# Task brief:
Directions for the data below: repeat exactly the lines from the one with "[6:24.37-6:25.43]" through the one with "Verbatim transcript: But", both included, and omit all pictures.
▽
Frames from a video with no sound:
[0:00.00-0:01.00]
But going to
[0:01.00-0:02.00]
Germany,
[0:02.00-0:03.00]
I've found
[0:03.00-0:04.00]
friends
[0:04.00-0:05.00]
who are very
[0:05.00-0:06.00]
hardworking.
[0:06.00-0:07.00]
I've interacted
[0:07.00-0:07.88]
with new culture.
△
▽
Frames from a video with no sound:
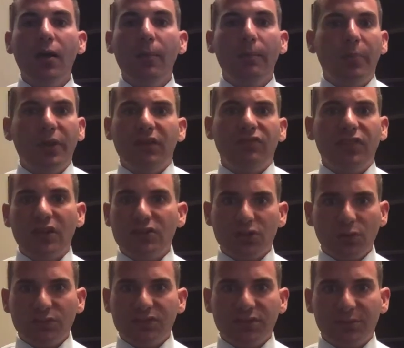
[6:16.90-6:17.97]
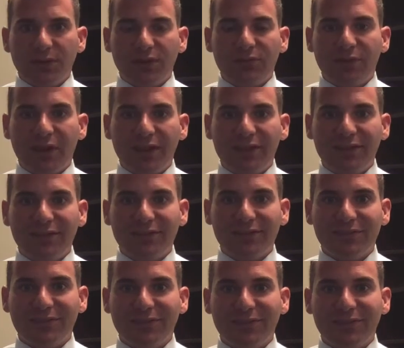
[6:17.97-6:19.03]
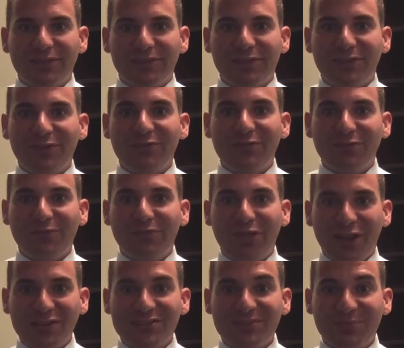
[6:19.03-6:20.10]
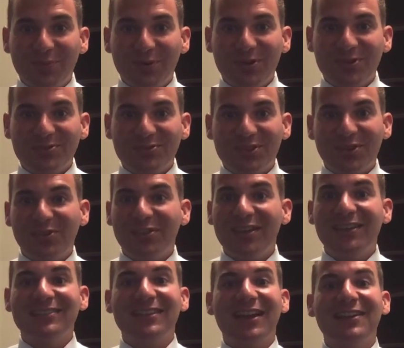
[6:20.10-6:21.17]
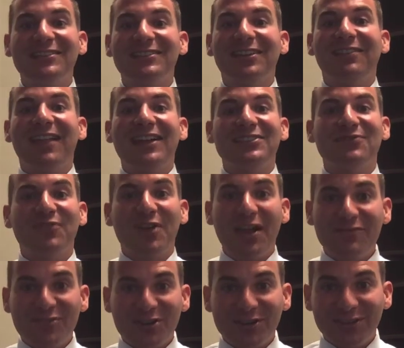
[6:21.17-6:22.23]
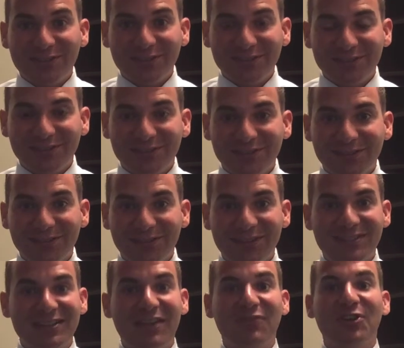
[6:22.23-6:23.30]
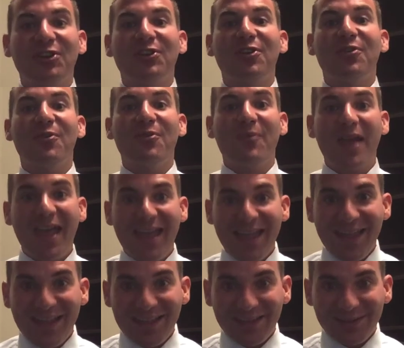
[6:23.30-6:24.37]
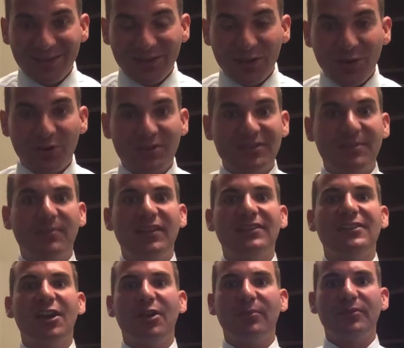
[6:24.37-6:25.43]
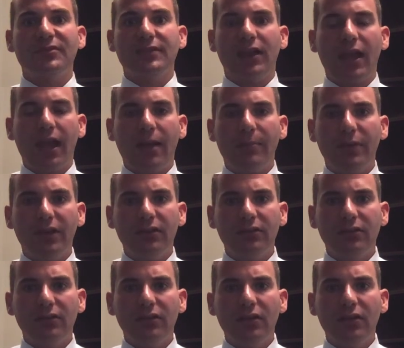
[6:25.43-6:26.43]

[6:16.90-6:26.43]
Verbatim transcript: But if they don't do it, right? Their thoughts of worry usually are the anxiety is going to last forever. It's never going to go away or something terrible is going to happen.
△
# Output:
[6:24.37-6:25.43]
[6:25.43-6:26.43]

[6:16.90-6:26.43]
Verbatim transcript: But if they don't do it, right? Their thoughts of worry usually are the anxiety is going to last forever. It's never going to go away or something terrible is going to happen.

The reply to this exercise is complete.